Absorption des additifs anti-usure par les légumes destinés à la consommation humaine
Des résidus chimiques provenant de l'usure des pneus sont détectés pour la première fois dans des légumes-feuilles
La présence de résidus de médicaments dans les fruits et légumes vendus dans le commerce a déjà fait l'objet de nombreuses études scientifiques. Cependant, des substances chimiques provenant de l'usure des pneus, appelées additifs, se retrouvent également dans la chaîne alimentaire. C'est ce que vient de montrer une nouvelle étude réalisée par une équipe de recherche internationale dirigée par Thilo Hofmann au Centre de microbiologie et de science des systèmes environnementaux de l'université de Vienne (CeMESS), en collaboration avec une équipe de l'université hébraïque de Jérusalem dirigée par Benny Chefetz. Des légumes provenant de Suisse et d'Israël ont été examinés. Certaines de ces substances et leurs produits de transformation peuvent potentiellement présenter des risques écologiques et toxicologiques.
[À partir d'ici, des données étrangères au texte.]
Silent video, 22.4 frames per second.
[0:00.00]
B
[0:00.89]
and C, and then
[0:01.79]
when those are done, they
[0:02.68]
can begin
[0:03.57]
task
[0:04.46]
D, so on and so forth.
Les pneus de voiture sont constitués d'un mélange complexe de matériaux qui améliorent leurs performances et leur durabilité. Ils comprennent 5 à 15 % d'additifs chimiques, qui comprennent des centaines de substances, par exemple des antioxydants, des antiozonants, des agents de vulcanisation, des agents antivieillissement et bien d'autres encore, afin de permettre les performances de haute technologie d'un pneu moderne. "La toxicité des pneus et des particules d'usure de la route est liée à leurs additifs organiques et aux produits de transformation associés", explique Anya Sherman, doctorante au CeMESS et premier auteur de l'étude récemment publiée.
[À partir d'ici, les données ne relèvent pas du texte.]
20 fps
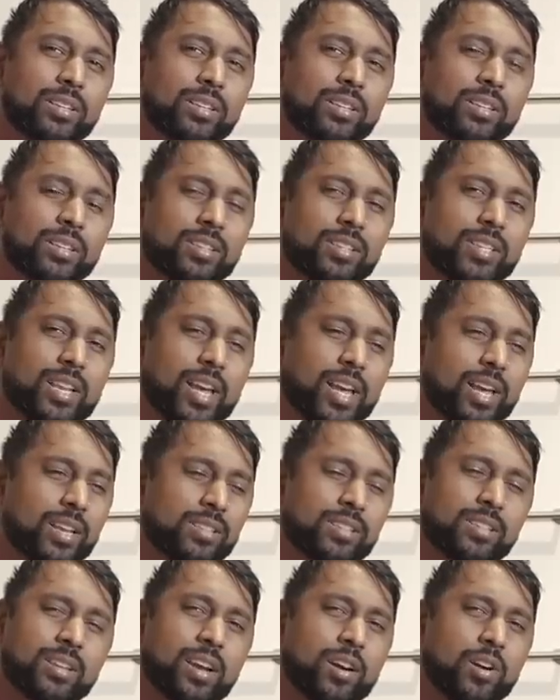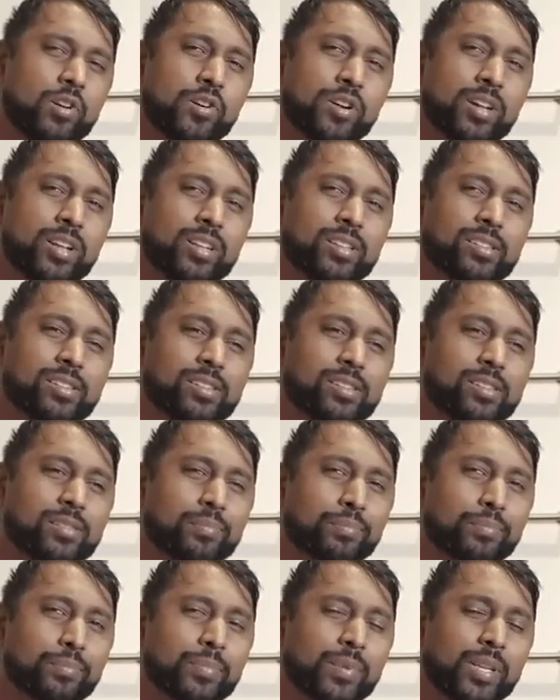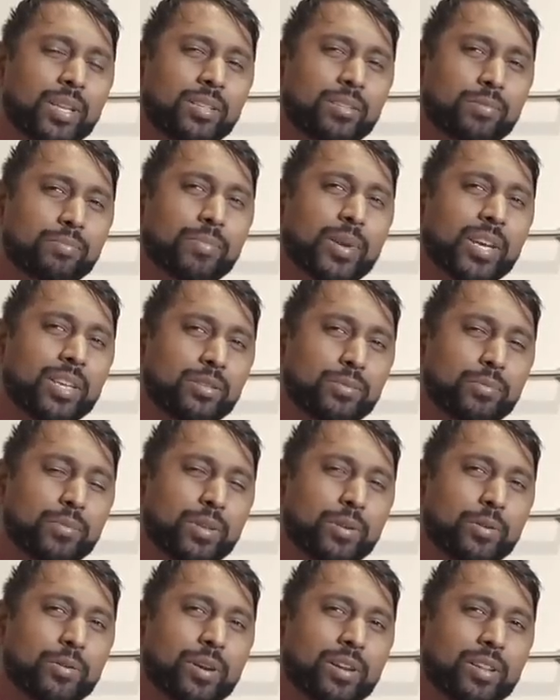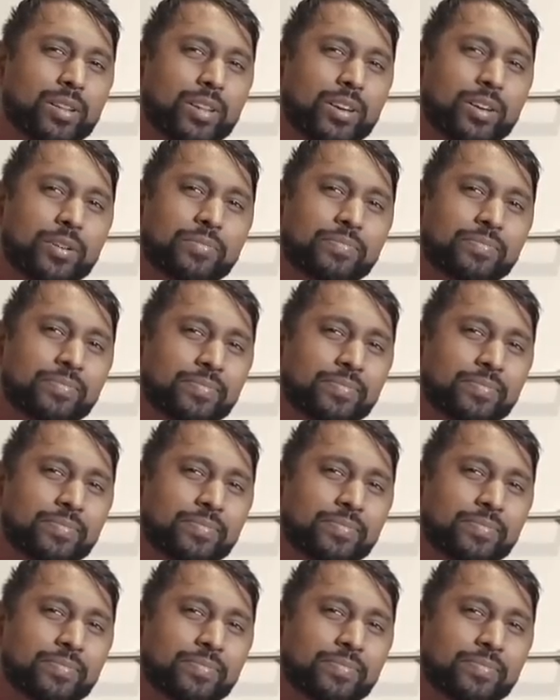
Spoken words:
Looks like it's not oil. It's mixed with oil, though.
Les composés extraits des pneus de voiture se retrouvent dans l'agriculture par le biais des dépôts atmosphériques, de l'irrigation avec des eaux usées traitées et de l'utilisation des boues d'épuration comme engrais. "Là, ils peuvent être absorbés par les plantes et donc atteindre l'homme", ajoute Thilo Hofmann, chef du groupe de recherche.
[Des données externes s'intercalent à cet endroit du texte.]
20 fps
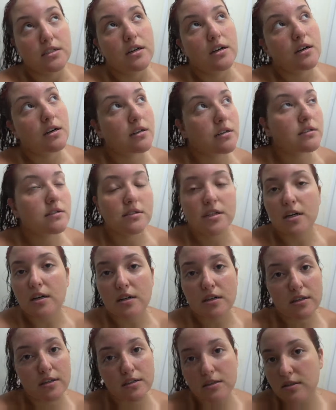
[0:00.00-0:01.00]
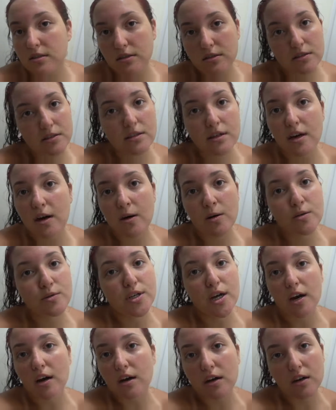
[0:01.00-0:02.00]
oh dog. Oh
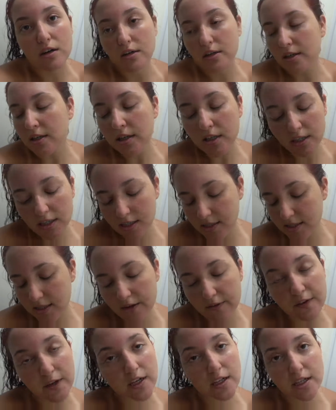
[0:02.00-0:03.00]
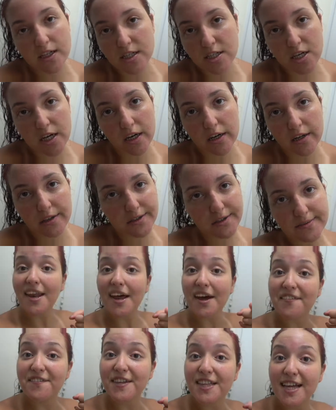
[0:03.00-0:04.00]
dog. He's definitely a child.
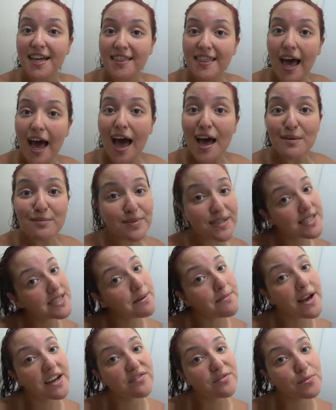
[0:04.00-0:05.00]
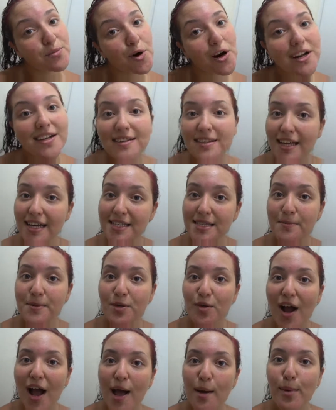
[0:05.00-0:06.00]
Now if you like that, please come back for more. Like,
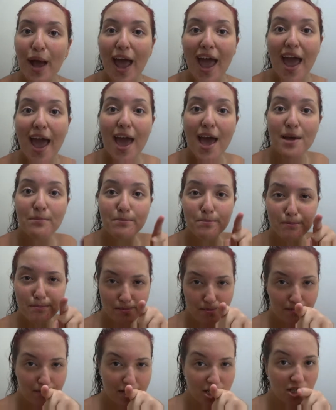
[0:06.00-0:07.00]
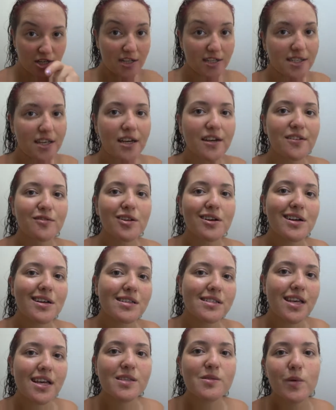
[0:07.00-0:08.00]
subscribe, and be sure to tell your
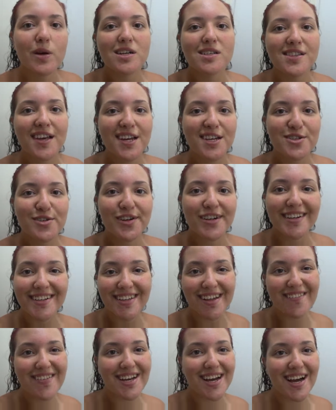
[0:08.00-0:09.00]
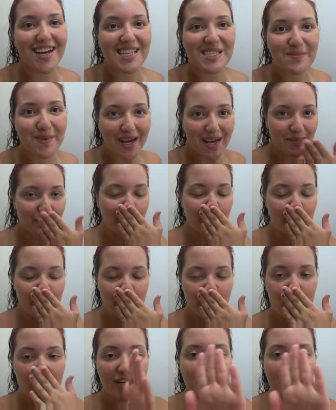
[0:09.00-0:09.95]
friends. I swear it's not short. Love you guys. Bye.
Résidus de l'usure des pneus dans les légumes-feuilles du supermarché et du champ
Enfin, les chercheurs ont extrapolé les valeurs mesurées dans les légumes à l'apport de ces substances dans le régime alimentaire. "Nous avons calculé l'apport journalier en nous basant sur ce que mangent les gens en Suisse et en Israël", explique Sherman. Les concentrations des additifs pneumatiques dans les légumes-feuilles sont globalement faibles et sont, par exemple, de 238 nanogrammes ng/kg pour le benzothiazole (BTZ), ou de 0,4 ng/kg pour le 6PPD, une substance dont le produit de transformation, le 6PPD quinone, est connu pour être hautement toxique pour les espèces aquatiques comme le saumon coho. En fonction du régime alimentaire, cela conduit à une absorption quotidienne par personne de 12 à 1 296 ng pour le BTZ, ou de 0,06 à 2,6 ng pour le 6PPD. Ces quantités sont comparables à celles des résidus de médicaments, qui entrent également dans la chaîne alimentaire. Selon Thilo Hofmann, les résultats de l'étude sont clairs : "Bien que les concentrations et les doses journalières soient heureusement relativement faibles, les additifs provenant des pneus de voiture se retrouvent encore dans les aliments. Ce n'est pas leur place." Selon M. Hofmann, les prochaines étapes devraient consister à étudier les aspects liés à l'environnement et à la santé humaine.
De la rue à l'usine, jusqu'à l'organisme
Dès 2023, les scientifiques ont pu montrer que les additifs contenus dans les pneus de voiture peuvent en principe être absorbés par les plantes. "Cependant, la question était de savoir si cela se produisait uniquement dans notre étude mécaniste en laboratoire ou également sur le terrain", explique Anya Sherman, premier auteur de l'étude. Dans l'étude actuelle, les scientifiques viennois et israéliens spécialistes de l'environnement ont donc analysé si les plants de laitue absorbent les substances chimiques libérées par les pneus de voiture dans des conditions de croissance naturelles. "Nous avons examiné des échantillons réels provenant de supermarchés en Suisse et des légumes de plein champ en Israël", explique Thilo Hofmann, pour expliquer le contexte de l'étude publiée la semaine dernière.
L'équipe internationale de chercheurs a utilisé la spectrométrie de masse à haute résolution pour analyser les échantillons afin de détecter un total de seize composés associés aux pneus. Les pays d'origine des légumes à feuilles des échantillons suisses provenant du supermarché étaient l'Italie, l'Espagne et la Suisse. Dans les échantillons israéliens, les légumes de plein champ provenaient d'Israël directement après la récolte.